═══ Records for this exercise

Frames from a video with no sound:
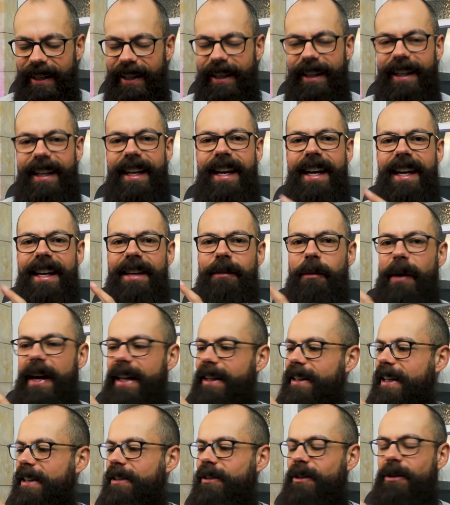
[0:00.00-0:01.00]
Like
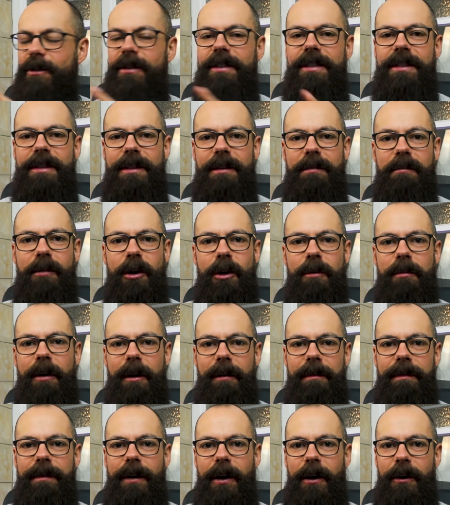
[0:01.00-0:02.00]
when as soon as the
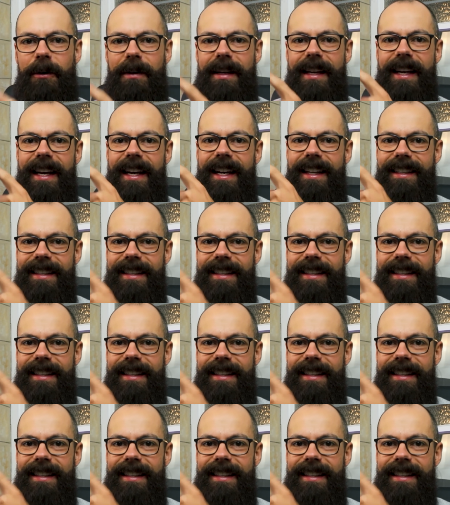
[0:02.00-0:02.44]
mobile phone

══════

## [What needs to be done]
Would you repeat the entries exactly, but with no pictures?

## [Task result]
Frames from a video with no sound:
[0:00.00-0:01.00]
Like
[0:01.00-0:02.00]
when as soon as the
[0:02.00-0:02.44]
mobile phone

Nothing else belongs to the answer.